Model helps identify women at high risk for endometrial cancer
Endometrial cancer is the most common gynecological malignancy in the United States yet current guidelines do not recommend screening for endometrial cancer for individuals already at high endometrial cancer risk, such as those with Lynch syndrome. However, a new study by investigators from Brigham and Women’s Hospital, Harvard Medical School, and the Harvard T.H. Chan School of Public Health developed a predictive model that can be translated into research and eventually clinical settings to identify high-risk individuals who would benefit from such screening.
“Given the rising incidence and mortality rate of endometrial cancer, population screening to identify high risk women is an attractive public health strategy,” said first author Joy Shi, PhD, of the Department of Epidemiology at Harvard T.H. Chan School of Public Health. “I was interested in leveraging the incredibly rich questionnaire and genetic data available from the Epidemiology of Endometrial Cancer Consortium (E2C2), and combining it with other nationally representative data sources to assess whether we could improve on our ability to predict endometrial cancer risk in the general population.”
Their results are published in the Journal of the National Cancer Institute. The model was trained on pooled data from an international consortium spanning 19 studies across different countries before being validated in three large U.S.-based cohorts.
The only two previous risk models for endometrial cancer were trained on much more selective study populations and did not include risk factors like education, history of diabetes, history of hypertension, or use of hormonal therapy. To the author’s knowledge, this is also the first to assess the utility of genetic factors in endometrial cancer risk prediction.
Shi and colleagues began by using data from 19 case-control studies involving postmenopausal white women between ages 45-85 in the E2C2 to develop their model.
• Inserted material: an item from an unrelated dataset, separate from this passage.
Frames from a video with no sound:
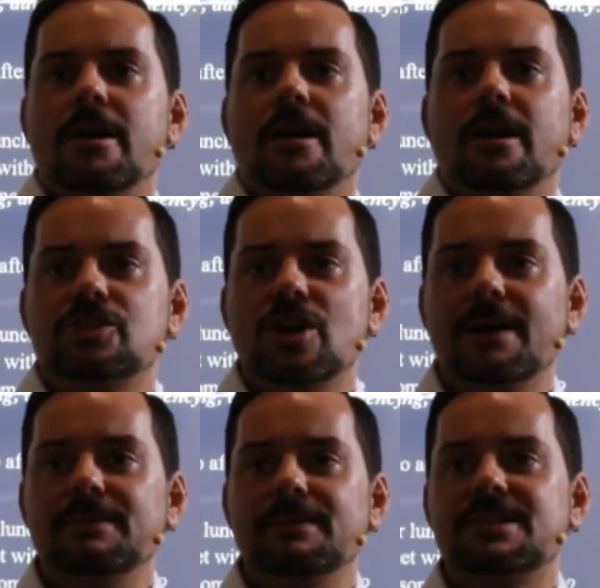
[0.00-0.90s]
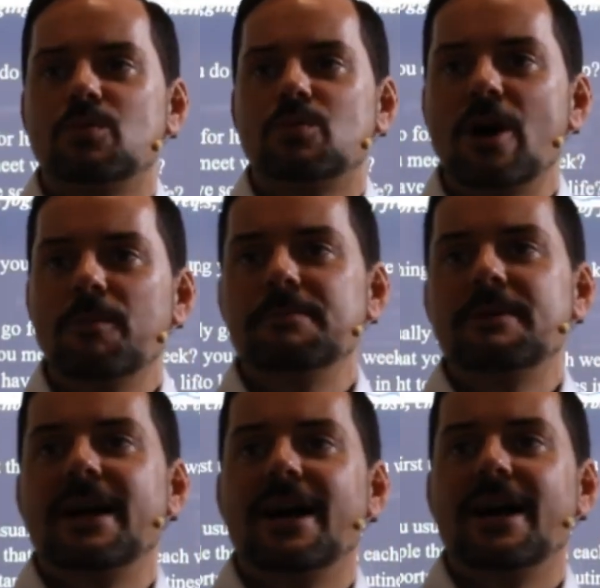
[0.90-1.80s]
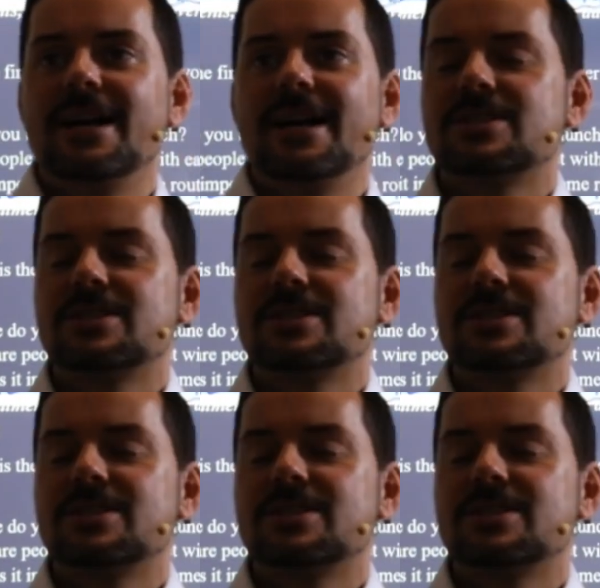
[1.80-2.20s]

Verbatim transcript: Chabi says, when I open my eyes,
They used a statistical tool called a LASSO model to predict which individuals would be at a higher risk of endometrial cancer relative to others in the cohort. Then, they translated these relative risks into an absolute risk prediction to determine the probability that an individual, given their characteristics, develops endometrial cancer in the next 10 years. This analysis required them to combine estimates from the E2C2 data with nationally representative data from the Surveillance, Epidemiology, and End Results (SEER) Program and the National Health and Nutrition Examination Survey (NHANES).
Then, the model was validated using data from 121,700 female registered nurses aged 30-55 years in the Nurses’ Health Study (NHS), 116,430 female registered nurses aged 25-42 years from the Nurses’ Health Study II (NHS II), and 78,232 women aged 55-74 years from PLCO. Participants were followed for 10 years in all three validation cohorts. Questionnaires, death records, and medical records were used to confirm diagnosis of endometrial cancer by pathologists and physicians.
“NHS, NHSII and PLCO are cohorts with uniquely rich datasets, with data on tens of thousands of participants over decades of follow-up,” said senior author Immaculata De Vivo, PhD, MPH, and Professor of Medicine at Brigham and Women’s Hospital and Harvard Medical School. “There is also genetic data available for many of these study participants, which allowed us to investigate the potential contributions of genetic factors in predicting endometrial cancer risk.”
Specifically, the team matched 18 previously identified genome-wide significant single nucleotide polymorphisms (SNPs) for endometrial cancer from 12 different genome-wide association studies (GWAS) of various disease outcomes with the NHS population.
Researchers found that, on average, cumulative risk of endometrial cancer for women between ages 45-85 was 5.4 percent, though the range went from a risk of 1.4-1.8 percent for women in the lowest decile of risk to 13.7 to 15.01 percent for women in the highest decile.
Researchers found that the epidemiologic model demonstrated moderate accuracy with only slight improvements when genetic factors were included. The epidemiologic model was well-calibrated in the NHS II data, but poorly calibrated in the NHS data. However, both the epidemiologic and the epidemiologic plus genetic models were well calibrated in PLCO.
“We found that epidemiologic risk factors alone, which could be quickly, cheaply and easily collected in clinical or public health settings, could accurately distinguish between women at high and low risk for endometrial cancer,” Shi said.
When the risk model was applied to a more recent and representative U.S. population of white women, the model identified 2.5 percent of women with more than 20 percent cumulative risk of endometrial cancer between ages 40-85. Those in the 97th percentile of risk had a predicted lifetime risk comparable to that in Lynch patients, who are recommended annual screening.
These findings suggest that clinical guidance about endometrial cancer screening could be updated. However, since 95 percent of the training cohort and 93-95 percent of the validation cohorts consisted of White women, the model does not generate and validate race-specific estimates for non-White women. The E2C2 consortium has been awarded a grant to understand disparities in endometrial cancer mortality across racial subgroups.
Models will need to continually be recalibrated in new geographic, temporal, or population settings to account for rarer subtypes of endometrial cancer and make predictions in more diverse populations.